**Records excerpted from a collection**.
::::::::::

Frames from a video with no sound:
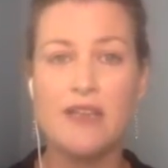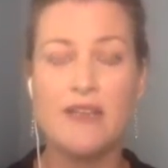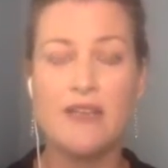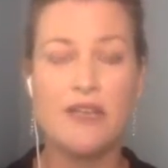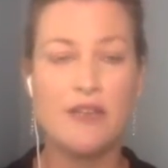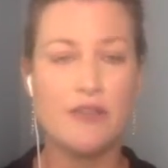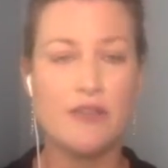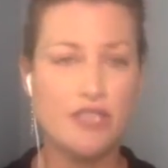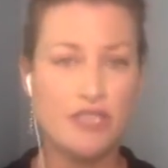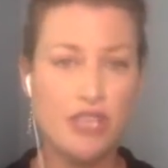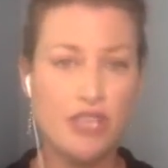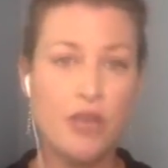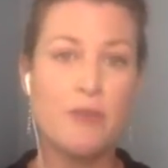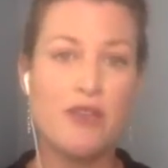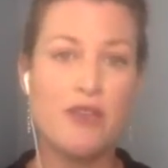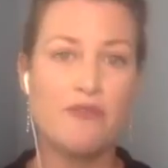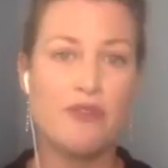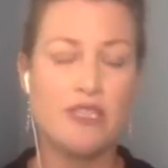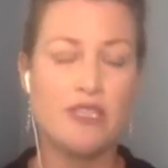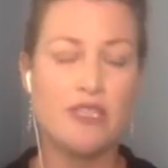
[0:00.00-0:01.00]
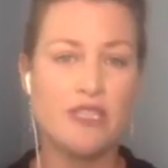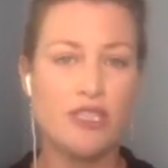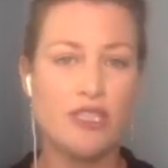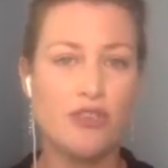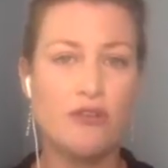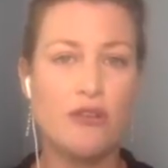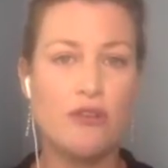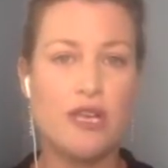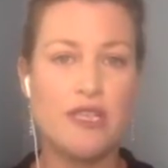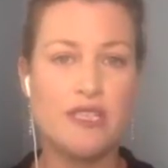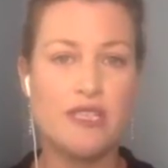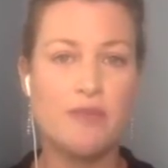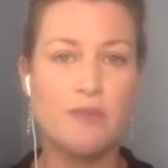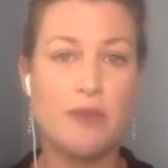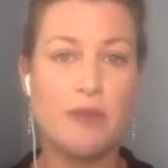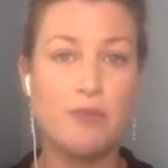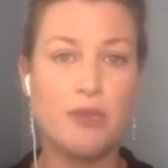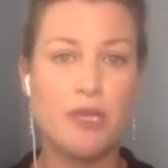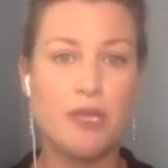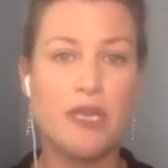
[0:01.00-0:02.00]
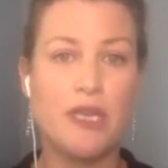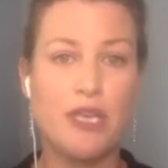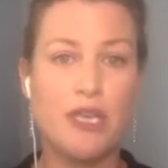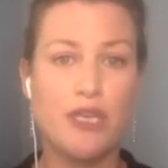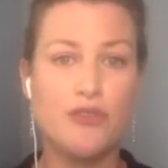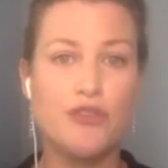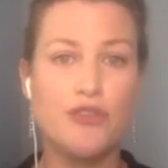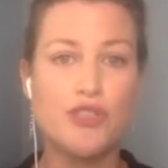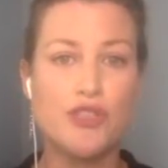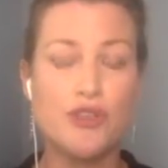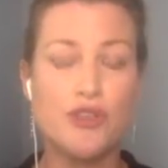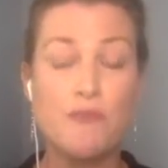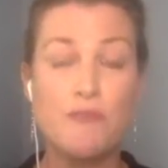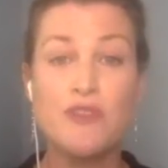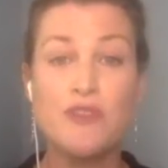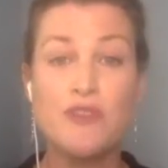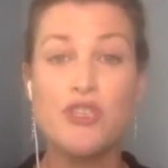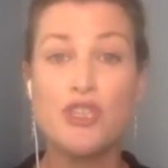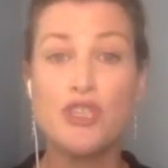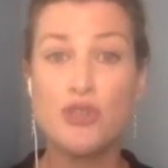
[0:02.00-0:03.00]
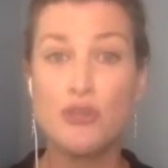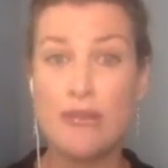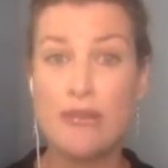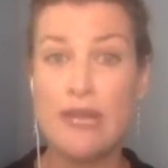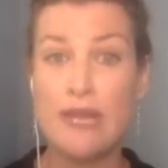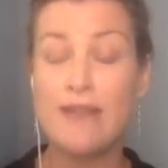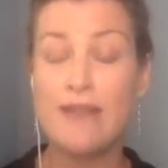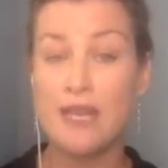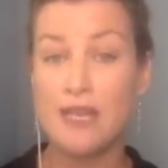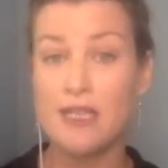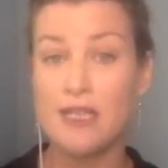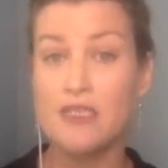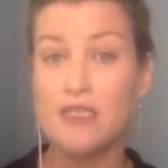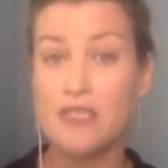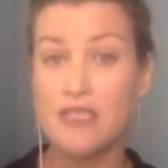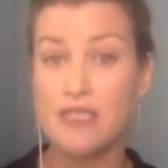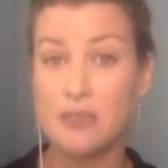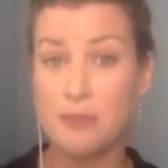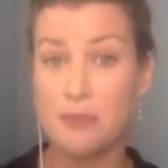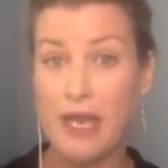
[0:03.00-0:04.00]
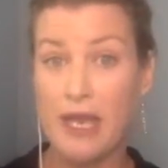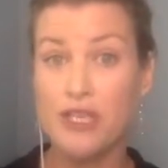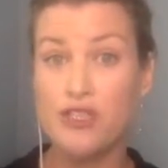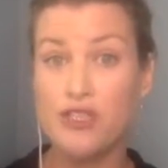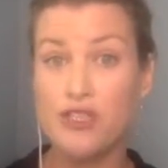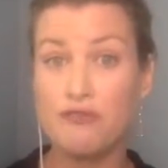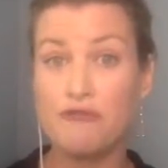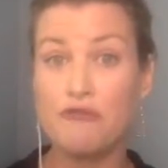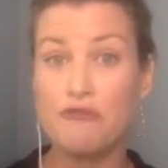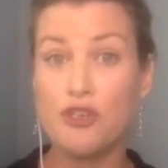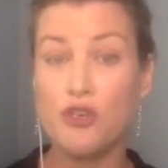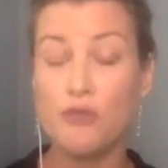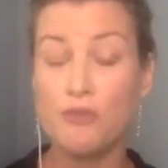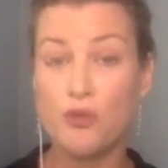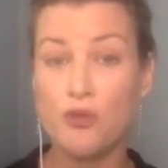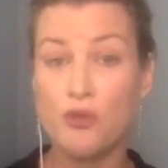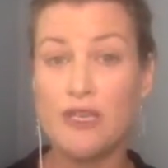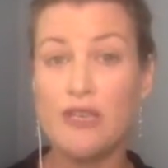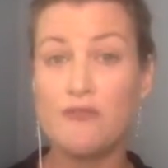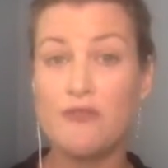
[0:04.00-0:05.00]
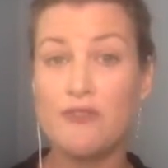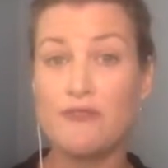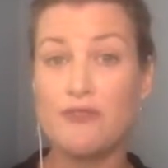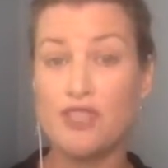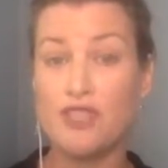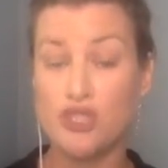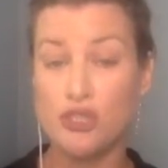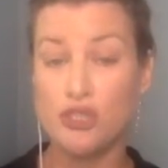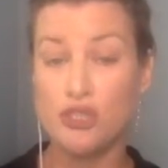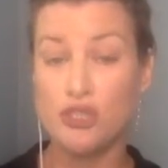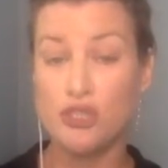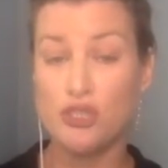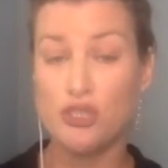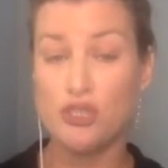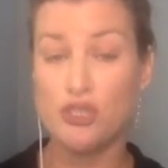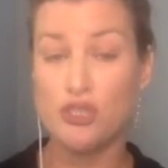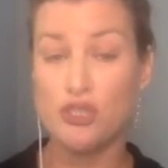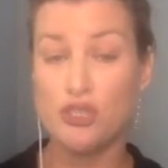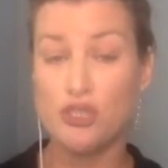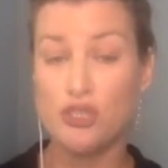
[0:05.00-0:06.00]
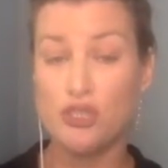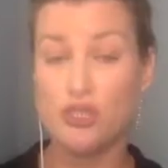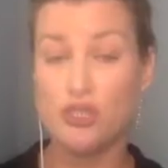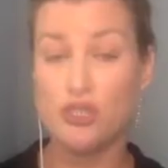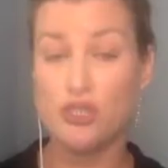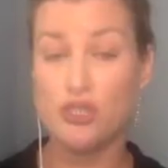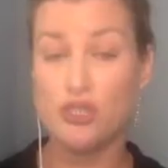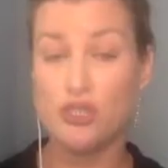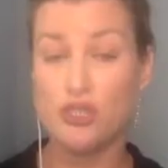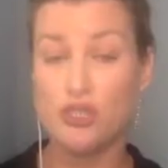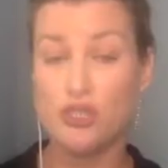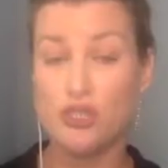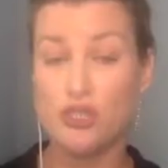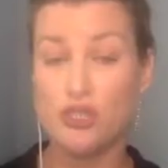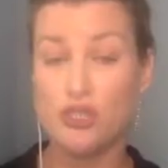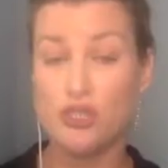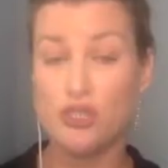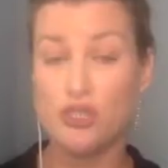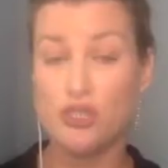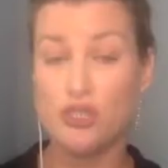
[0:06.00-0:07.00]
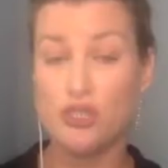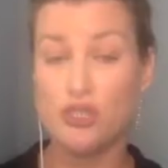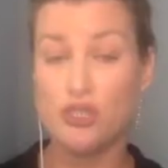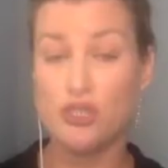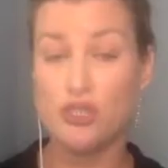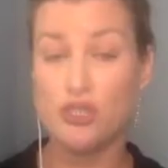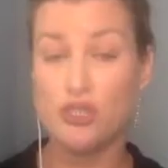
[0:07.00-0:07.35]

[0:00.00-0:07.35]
there are so many events that you guys can be plugging into to create that anticipation for your book, even if it's not completed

::::::::::

**EXERCISE GOAL**. Your task is to set down the records shown above exactly, minus any pictures.

**FINISHED TASK**.
Frames from a video with no sound:
[0:00.00-0:01.00]
[0:01.00-0:02.00]
[0:02.00-0:03.00]
[0:03.00-0:04.00]
[0:04.00-0:05.00]
[0:05.00-0:06.00]
[0:06.00-0:07.00]
[0:07.00-0:07.35]

[0:00.00-0:07.35]
there are so many events that you guys can be plugging into to create that anticipation for your book, even if it's not completed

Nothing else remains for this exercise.